Just this week, Gov. Jay Inslee met with local leaders to discuss the state’s new invader: the California Fivespined Ips bark beetle.

Their larvae kill clumps of pine trees in California, Oregon and Washington’s mountainside forests. And this year, the California Fivespined Ips beetles have gotten worse. Aerial surveys show about 2,800 trees across 650 acres of ponderosa pines killed by the beetles along the Columbia River Gorge, as well as along the eastern slopes of Washington’s southern Cascades, according to Todd Murray, Washington State University Extension Service director for Klickitat and Skamania counties.
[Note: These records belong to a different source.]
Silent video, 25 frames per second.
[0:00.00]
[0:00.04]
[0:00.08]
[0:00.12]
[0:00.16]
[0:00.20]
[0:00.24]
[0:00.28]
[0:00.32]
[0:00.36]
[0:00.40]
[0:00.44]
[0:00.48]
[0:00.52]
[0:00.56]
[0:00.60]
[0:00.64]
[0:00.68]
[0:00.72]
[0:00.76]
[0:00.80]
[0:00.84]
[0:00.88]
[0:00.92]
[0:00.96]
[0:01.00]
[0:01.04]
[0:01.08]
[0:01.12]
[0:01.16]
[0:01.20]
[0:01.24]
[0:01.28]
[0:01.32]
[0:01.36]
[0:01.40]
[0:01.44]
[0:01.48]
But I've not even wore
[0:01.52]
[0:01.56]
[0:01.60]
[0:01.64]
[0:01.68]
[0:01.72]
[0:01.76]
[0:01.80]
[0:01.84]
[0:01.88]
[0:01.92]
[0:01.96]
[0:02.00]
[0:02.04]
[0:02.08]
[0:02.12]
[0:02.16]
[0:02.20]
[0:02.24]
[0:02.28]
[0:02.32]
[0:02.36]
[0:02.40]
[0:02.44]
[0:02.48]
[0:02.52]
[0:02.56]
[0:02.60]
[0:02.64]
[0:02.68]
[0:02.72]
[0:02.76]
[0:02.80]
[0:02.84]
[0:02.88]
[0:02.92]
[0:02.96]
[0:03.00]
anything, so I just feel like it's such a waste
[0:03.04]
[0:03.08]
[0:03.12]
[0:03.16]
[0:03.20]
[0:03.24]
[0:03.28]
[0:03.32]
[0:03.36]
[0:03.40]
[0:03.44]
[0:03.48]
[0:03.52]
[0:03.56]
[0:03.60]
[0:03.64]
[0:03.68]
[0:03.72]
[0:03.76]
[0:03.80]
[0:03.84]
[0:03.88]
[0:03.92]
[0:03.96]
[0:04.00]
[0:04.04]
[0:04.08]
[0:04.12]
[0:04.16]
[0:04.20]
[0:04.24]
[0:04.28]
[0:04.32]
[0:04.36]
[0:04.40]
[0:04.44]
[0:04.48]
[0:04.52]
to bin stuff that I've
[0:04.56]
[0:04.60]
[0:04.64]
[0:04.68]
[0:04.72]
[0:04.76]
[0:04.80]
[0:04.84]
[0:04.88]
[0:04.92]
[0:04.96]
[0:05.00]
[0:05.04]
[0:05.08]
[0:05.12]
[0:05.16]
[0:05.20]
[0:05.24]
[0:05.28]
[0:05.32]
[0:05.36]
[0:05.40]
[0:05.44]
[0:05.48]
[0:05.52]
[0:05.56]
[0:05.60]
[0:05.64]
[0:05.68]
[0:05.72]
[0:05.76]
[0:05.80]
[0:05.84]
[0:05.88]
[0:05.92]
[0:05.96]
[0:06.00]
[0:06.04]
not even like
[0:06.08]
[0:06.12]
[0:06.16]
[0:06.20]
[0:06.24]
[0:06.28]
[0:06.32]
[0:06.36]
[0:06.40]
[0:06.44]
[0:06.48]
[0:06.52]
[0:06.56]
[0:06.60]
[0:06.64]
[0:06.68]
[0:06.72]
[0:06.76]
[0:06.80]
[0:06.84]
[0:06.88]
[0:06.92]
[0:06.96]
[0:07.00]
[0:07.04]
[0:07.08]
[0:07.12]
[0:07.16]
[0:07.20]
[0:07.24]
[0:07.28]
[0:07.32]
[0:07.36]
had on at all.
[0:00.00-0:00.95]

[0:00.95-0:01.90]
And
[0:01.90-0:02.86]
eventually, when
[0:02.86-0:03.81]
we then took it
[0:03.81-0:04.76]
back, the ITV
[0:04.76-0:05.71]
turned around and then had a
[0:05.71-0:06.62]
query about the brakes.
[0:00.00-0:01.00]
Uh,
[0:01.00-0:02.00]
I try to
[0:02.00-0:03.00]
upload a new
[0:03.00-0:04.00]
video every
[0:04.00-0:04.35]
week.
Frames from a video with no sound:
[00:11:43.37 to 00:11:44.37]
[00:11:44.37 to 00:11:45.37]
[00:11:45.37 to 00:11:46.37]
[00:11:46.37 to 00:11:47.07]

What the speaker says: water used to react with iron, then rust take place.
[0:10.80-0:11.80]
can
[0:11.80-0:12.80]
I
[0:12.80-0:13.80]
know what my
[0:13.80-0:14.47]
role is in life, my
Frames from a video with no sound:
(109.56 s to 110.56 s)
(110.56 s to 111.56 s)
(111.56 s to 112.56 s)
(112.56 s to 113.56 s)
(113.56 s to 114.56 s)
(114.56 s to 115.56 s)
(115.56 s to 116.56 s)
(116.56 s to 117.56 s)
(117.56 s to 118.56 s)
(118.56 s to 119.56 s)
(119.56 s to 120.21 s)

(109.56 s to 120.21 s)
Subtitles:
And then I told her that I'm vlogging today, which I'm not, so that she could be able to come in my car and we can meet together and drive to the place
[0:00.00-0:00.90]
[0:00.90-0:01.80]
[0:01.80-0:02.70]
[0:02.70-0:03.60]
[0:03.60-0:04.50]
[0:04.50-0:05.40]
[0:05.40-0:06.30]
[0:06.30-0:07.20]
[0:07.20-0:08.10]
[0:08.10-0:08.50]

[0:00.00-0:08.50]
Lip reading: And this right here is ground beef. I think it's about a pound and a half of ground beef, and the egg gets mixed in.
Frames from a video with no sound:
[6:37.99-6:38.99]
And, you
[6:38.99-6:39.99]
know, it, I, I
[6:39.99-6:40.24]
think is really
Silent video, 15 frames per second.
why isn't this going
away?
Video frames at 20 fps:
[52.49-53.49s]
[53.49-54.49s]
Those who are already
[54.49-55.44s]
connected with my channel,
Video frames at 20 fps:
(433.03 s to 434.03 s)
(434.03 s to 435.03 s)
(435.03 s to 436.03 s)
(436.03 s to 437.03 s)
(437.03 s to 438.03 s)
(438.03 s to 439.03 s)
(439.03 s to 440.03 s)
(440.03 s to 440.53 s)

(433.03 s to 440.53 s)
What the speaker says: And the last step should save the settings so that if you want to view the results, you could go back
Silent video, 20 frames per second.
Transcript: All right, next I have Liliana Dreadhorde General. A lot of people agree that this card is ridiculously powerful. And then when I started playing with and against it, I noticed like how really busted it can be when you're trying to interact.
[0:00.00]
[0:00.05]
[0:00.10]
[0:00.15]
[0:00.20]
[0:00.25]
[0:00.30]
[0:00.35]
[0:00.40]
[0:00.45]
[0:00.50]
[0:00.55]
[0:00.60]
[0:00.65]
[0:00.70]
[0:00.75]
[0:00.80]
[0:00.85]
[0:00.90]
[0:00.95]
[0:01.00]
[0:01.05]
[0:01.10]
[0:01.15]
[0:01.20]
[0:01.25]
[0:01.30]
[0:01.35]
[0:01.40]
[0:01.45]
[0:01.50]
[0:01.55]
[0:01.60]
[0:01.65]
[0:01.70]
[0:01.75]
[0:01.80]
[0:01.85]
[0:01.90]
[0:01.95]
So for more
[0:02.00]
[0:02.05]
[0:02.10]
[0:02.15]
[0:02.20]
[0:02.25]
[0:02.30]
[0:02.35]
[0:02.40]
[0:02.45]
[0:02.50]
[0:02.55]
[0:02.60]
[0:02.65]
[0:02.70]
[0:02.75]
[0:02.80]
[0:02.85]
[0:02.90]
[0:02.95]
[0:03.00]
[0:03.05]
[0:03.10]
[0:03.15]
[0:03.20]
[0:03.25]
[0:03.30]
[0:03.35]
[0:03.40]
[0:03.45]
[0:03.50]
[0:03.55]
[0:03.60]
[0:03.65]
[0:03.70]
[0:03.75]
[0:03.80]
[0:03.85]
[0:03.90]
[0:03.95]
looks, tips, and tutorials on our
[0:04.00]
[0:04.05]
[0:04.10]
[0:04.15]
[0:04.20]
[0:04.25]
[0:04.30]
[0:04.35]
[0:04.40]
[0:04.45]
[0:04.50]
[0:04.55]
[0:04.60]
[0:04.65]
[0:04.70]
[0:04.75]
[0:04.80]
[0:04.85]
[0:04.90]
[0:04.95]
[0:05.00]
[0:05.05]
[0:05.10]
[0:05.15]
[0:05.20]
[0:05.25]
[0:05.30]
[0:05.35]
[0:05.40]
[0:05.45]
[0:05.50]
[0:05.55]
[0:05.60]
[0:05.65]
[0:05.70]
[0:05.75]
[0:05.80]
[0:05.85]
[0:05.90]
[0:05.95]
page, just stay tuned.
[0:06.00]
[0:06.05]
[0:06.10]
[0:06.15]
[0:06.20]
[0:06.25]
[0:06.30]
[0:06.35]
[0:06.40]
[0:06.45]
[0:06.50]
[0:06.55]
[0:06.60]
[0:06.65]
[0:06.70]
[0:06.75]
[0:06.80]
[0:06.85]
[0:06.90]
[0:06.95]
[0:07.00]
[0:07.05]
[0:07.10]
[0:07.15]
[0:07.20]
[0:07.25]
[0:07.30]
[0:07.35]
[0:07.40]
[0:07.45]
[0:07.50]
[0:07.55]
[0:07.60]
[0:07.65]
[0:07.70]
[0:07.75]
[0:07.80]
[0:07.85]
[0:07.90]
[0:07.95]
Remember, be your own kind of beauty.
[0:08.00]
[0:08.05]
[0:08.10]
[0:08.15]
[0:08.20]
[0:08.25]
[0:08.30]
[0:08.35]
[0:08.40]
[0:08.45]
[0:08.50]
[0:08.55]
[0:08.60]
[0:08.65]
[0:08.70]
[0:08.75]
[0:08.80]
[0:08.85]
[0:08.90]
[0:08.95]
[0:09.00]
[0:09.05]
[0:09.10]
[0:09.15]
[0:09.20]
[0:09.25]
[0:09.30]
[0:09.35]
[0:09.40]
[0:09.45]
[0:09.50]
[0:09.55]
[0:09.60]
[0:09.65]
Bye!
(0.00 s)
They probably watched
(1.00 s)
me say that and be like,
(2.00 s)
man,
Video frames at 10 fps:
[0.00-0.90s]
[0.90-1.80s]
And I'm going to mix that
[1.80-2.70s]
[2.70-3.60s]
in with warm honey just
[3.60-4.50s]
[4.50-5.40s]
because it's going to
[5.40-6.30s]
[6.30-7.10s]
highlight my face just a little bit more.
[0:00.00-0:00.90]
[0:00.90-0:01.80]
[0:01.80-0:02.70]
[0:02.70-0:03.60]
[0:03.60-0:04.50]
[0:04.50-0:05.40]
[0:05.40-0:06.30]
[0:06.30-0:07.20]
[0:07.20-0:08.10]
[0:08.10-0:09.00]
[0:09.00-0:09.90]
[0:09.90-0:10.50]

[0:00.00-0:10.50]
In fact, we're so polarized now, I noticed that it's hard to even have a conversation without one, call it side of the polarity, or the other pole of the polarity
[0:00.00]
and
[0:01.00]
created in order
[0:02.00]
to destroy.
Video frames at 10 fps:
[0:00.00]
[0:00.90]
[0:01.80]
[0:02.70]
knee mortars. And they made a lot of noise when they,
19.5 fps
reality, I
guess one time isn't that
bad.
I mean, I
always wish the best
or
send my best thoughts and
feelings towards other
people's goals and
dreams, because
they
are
By last year, the beetles had been spotted in small clumps as far north as Goldendale and Joint Base Lewis-McChord.

The problem is that, if unchecked, the California Fivespined Ips and other beetle species have the potential to kill 2.7 million acres — a quarter of Washington’s forests — in 15 years, said JT Austin, senior policy advisor on natural resources issues to Gov. Jay Inslee. Other beetle species — such as western pine beetles and red turpentine beetles — have gain footholds in the past. The California Fivespined Ips beetles first showed up in Washington in 2010, bringing with them the potential to make beetle infestations of state’s forests much more widespread.

…Last year, Inslee asked the Legislature to appropriate $20 million for anti-beetle measures, but the tight overall state budget ultimately trimmed that to $4 million.

“We’re way behind the curve on having the funds to do it. …. The state is going to have to have revenue to support this,” Inslee told about 35 Klickitat and Skamania county elected officials, government administrators, tribal leaders and business representatives Wednesday in Bingen, on the Columbia.

In a Seattle Times story earlier this month, Todd Myers of the free-market think tank Washington Policy Center said more active forest management is necessary. But the state’s forests are in poor health because of a lack of active forest management, not other trends.

Myers agrees…that thinning Washington’s forests would help reduce the risk of large fires and said lack of action over the years has contributed to a more dangerous wildfire climate here.

“Ironically,” Myers, who used to work at (the state Department of Natural Resources), says, “I would argue this is a man-made catastrophe.”

The voices around the state and across the political spectrum continue to grow louder: let’s save our forests from neglect by managing them in an active, rather than passive, way.